Por otro lado, está el tema del "autoconocimiento" y de la utilización terapéutica de la Escritura. Reconozco que se trata de una situación compleja, pues abarca el espectro íntimo de la salud mental y el equilibrio emocional de muchas personas que merecen, por supuesto, todo mi respeto. De hecho, el elevadísimo nivel de ventas que alcanza en Occidente la llamada literatura de auto-ayuda, da cuenta de la enorme fragilidad en la que se cimenta la sociedad del consumismo. Nombres como Paulo Coelho o Jorge Bucay representan, más que a escritores, a auténticos gurúes seguidos por multitudes que los aclaman y vitorean y que, en muchos casos, afirman que ha sido la obra y el consejo de estos señores quienes le ha "salvado la vida". Literalmente. Si son salvadores y mesías, es un ruedo en el que yo no puedo entrar: La fe tiene precisamente esa característica: El que la tiene, la tiene. Y el que no la tiene, como yo, pues no la tiene.

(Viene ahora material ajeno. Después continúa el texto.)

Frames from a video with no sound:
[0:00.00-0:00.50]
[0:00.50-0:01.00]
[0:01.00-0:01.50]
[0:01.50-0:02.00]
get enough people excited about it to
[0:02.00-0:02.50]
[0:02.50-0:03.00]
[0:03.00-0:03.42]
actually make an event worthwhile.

De lo que sí puedo hablar es de Literatura, y afirmo -aunque a más de alguien le suene prepotente de mi parte- que nada de eso es literatura. Refritos sacados de las Mil y Una Noches, historias robadas de las literaturas orales indígenas de América y de África, a las cuales estos autores agregan hábilmente enseñanzas morales y pinceladas de sentimentalismo aptos para cualquier tipo de público.

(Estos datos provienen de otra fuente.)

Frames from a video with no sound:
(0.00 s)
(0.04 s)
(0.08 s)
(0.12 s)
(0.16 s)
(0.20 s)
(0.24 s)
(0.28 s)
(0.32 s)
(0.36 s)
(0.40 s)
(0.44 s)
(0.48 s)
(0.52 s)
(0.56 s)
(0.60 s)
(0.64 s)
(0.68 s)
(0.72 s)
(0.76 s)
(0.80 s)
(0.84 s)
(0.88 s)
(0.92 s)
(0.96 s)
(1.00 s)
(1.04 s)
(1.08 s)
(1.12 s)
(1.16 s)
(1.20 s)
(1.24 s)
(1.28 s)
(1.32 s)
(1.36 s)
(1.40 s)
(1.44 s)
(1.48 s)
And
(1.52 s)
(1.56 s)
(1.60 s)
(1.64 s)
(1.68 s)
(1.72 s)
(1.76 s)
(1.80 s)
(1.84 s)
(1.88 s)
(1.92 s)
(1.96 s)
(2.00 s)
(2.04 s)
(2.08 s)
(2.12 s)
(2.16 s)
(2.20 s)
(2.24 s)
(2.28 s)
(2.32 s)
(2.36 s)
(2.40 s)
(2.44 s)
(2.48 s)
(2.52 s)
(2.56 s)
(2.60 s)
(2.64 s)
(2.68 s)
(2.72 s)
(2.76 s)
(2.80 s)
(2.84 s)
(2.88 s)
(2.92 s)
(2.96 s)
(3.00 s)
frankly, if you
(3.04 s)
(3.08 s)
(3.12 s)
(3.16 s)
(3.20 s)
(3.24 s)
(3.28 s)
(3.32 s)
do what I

El tan cacareado autoconocimiento, de esta manera, no es sino un truco, una "técnica" de sobrevivencia en estos tiempos convulsos de competencia y soledad, una mera ilusión de conocimiento que, aunque pueda exhibir resultados prácticos a nivel personal, posee pies de barro y cojea irremediablemente pues elimina la naturaleza social del hombre. En efecto, llama la atención como los exploradores del conocimiento de sí mismo son navegantes duchos en las aguas de hipotéticas vidas pasadas, argonautas expertos en la ficción de sí mismos, mientras su conocimiento de la Historia y su interés por la misma, es nulo, accesorio y difuminado. Pretenden, de este modo, concebirse como una realidad autónoma de los embates exteriores, como entes independientes de su tiempo y de su época, en una visión yoísta muy a tono con la sociedad de la decadencia burguesa en la que vivimos en la cual todo vale mientras se autofinancie, todo es verdadero en la medida de generar recursos. Y en este sentido, como ya he dicho, nuestros amigos nos llevan la ventaja incuestionable de los récords de ventas, de las traducciones y las reediciones, de los jugosos contratos y las mieles del éxito, que celebran sin duda, en posición de flor de loto y con el tercer ojo apuntando a algún punto remoto del espacio exterior.

A los que amamos la poesía y la literatura, nada de esto nos preocupa en exceso. Seguiremos estudiando los fragmentos de poesía Náhuatl y leyendo y releyendo a Borges y Teillier con la misma ilusión con que leemos autores noveles y desconocidos, rehuyendo cada vez más las multitudes y siendo más selectos a la hora de nuestro trato social. Cada vez más desconectados de las modas y las nuevas tendencias. Pero a la vez, gozando de una vida interior cada vez más rica, albergando en el lugar del corazón, una ventana secreta que se abre a las vastas geografías donde cabalgan y viven y sueñan y dialogan, los personajes invictos de los libros de ayer y de hoy.